* **Work instructions**:
In the entries below, begin at the line that has "[0:01.00-0:02.00]", stop after the line that has "Transcript: And for", and output those lines exactly with no pictures.

* **Source material**:
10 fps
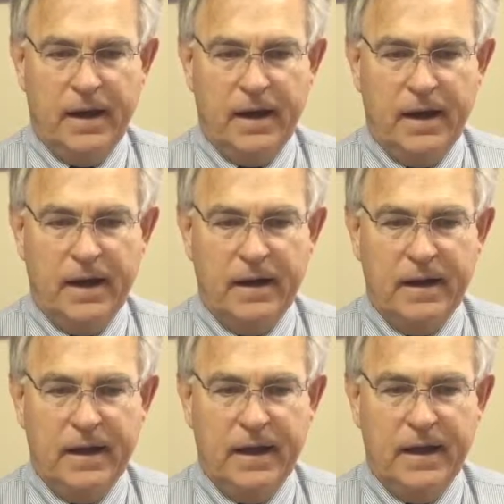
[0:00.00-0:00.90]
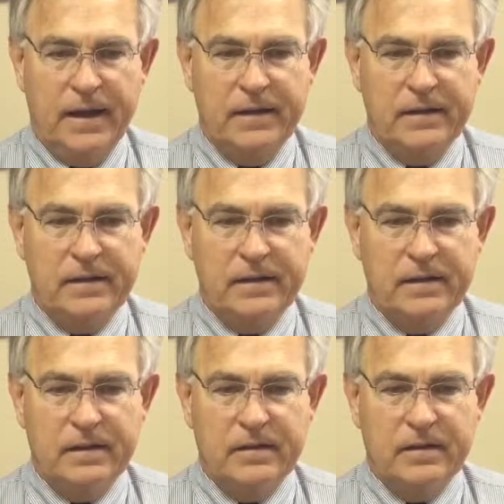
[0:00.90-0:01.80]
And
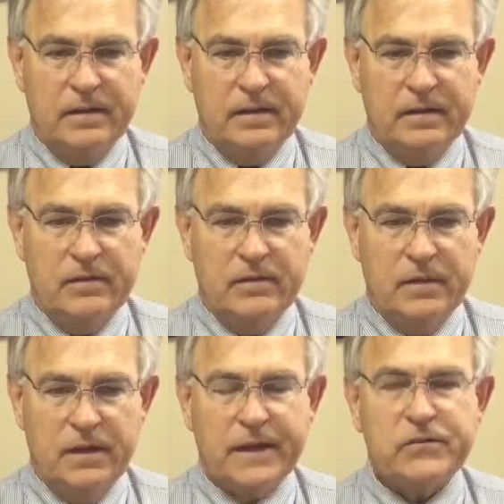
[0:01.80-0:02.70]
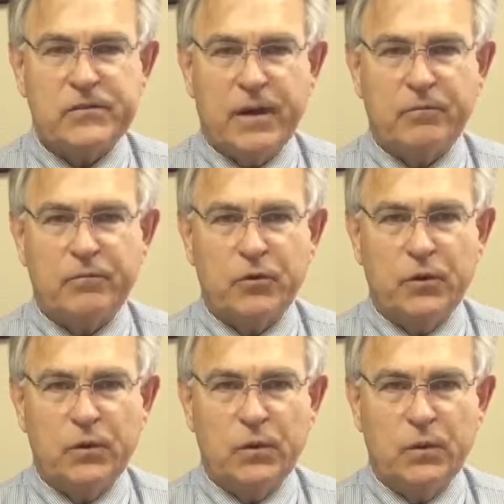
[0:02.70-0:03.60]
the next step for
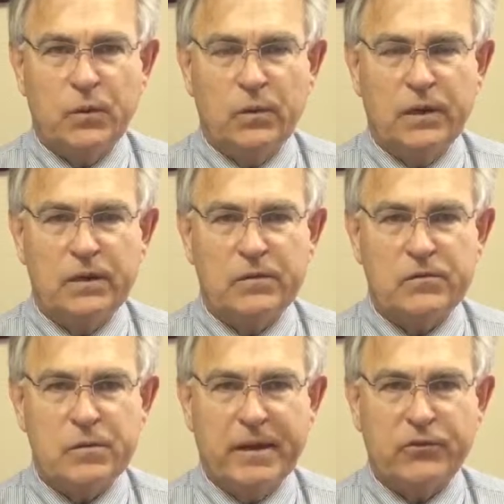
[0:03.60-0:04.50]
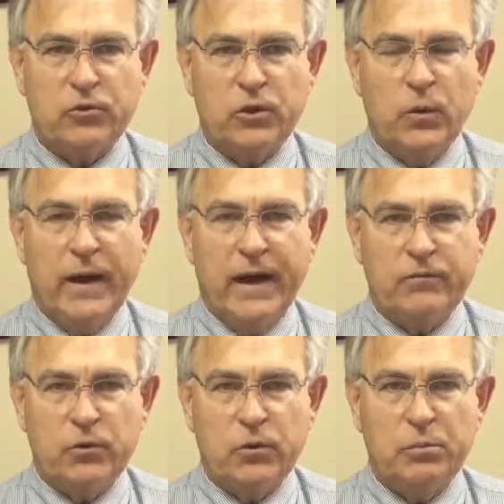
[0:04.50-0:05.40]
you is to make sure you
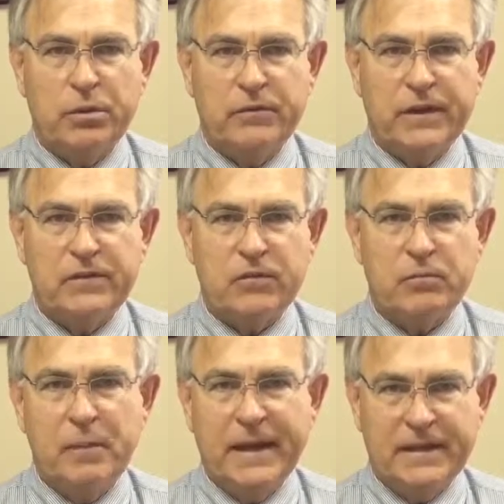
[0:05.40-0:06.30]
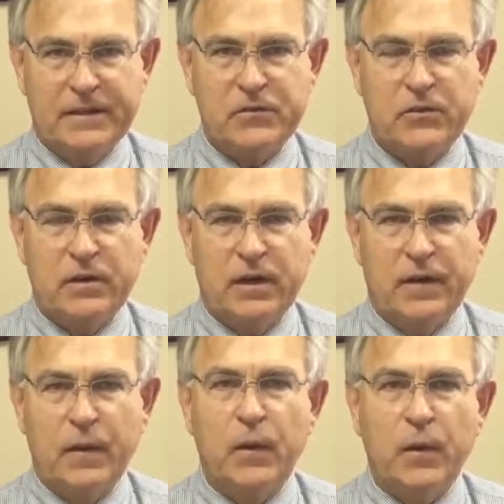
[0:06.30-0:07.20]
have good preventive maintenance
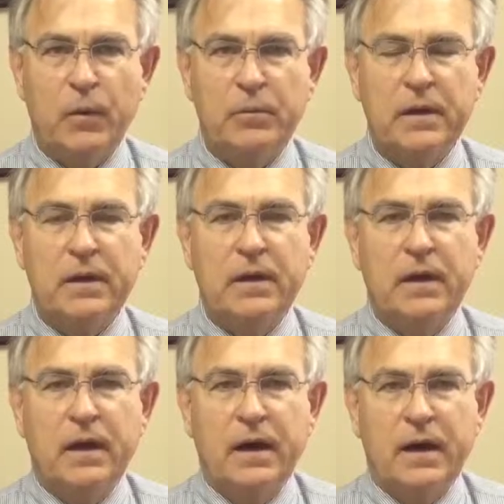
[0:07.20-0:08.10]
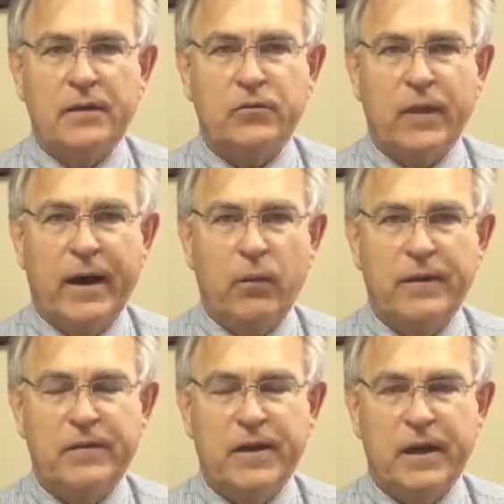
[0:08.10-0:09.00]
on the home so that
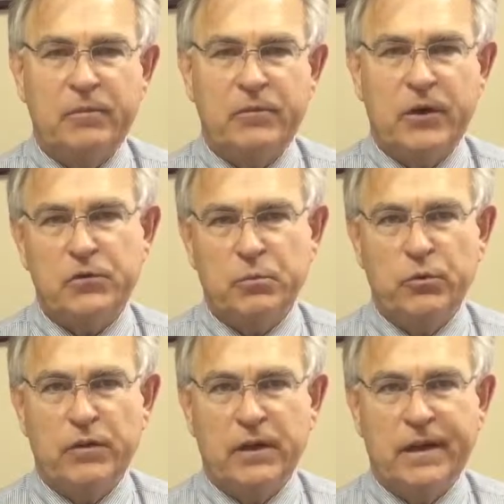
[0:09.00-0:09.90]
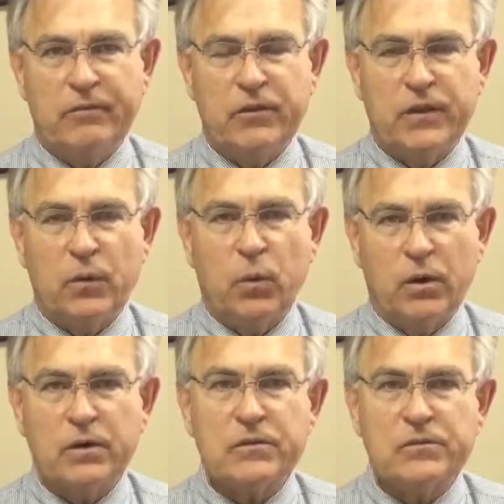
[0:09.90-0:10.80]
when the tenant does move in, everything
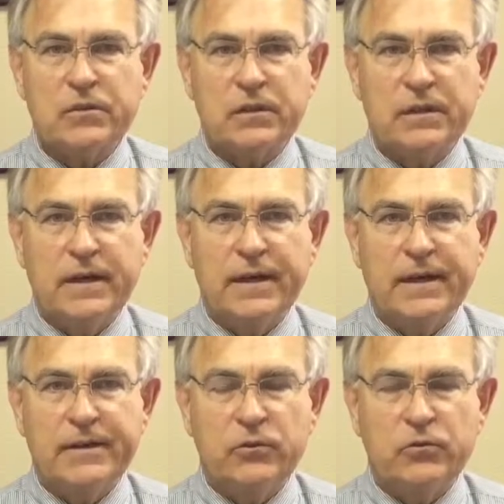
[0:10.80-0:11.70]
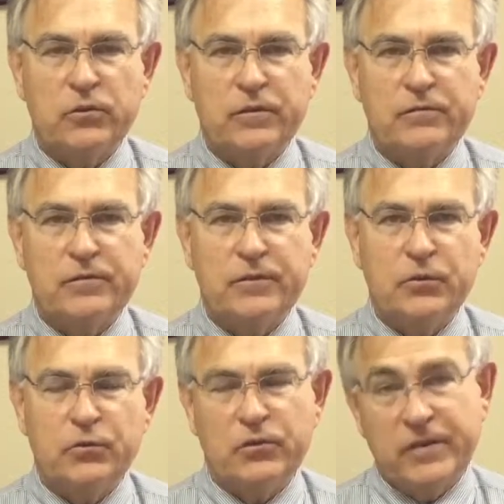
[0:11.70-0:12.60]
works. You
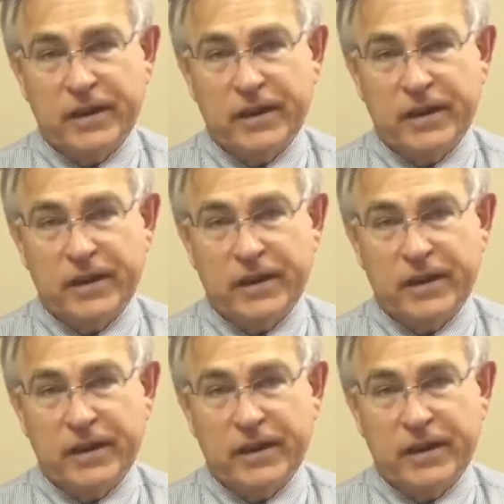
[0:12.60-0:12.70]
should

==

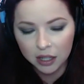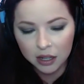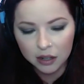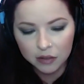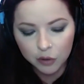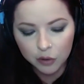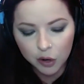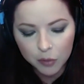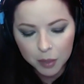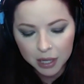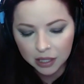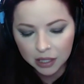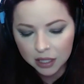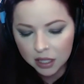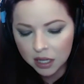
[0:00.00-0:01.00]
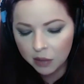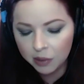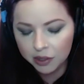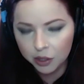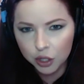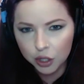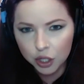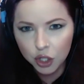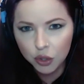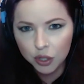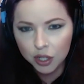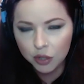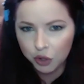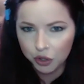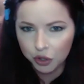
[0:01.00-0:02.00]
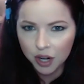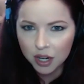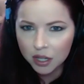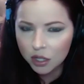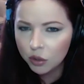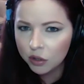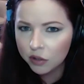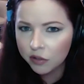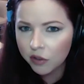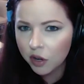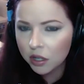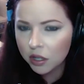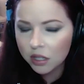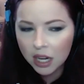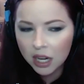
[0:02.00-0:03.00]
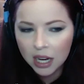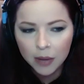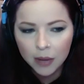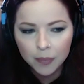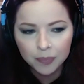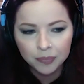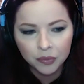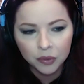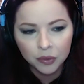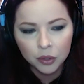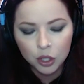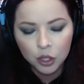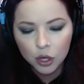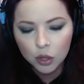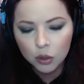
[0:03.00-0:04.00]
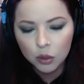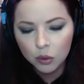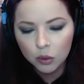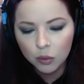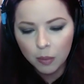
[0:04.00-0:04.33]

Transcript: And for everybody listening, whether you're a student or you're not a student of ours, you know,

* **Solution for this task**:
[0:01.00-0:02.00]
[0:02.00-0:03.00]
[0:03.00-0:04.00]
[0:04.00-0:04.33]

Transcript: And for everybody listening, whether you're a student or you're not a student of ours, you know,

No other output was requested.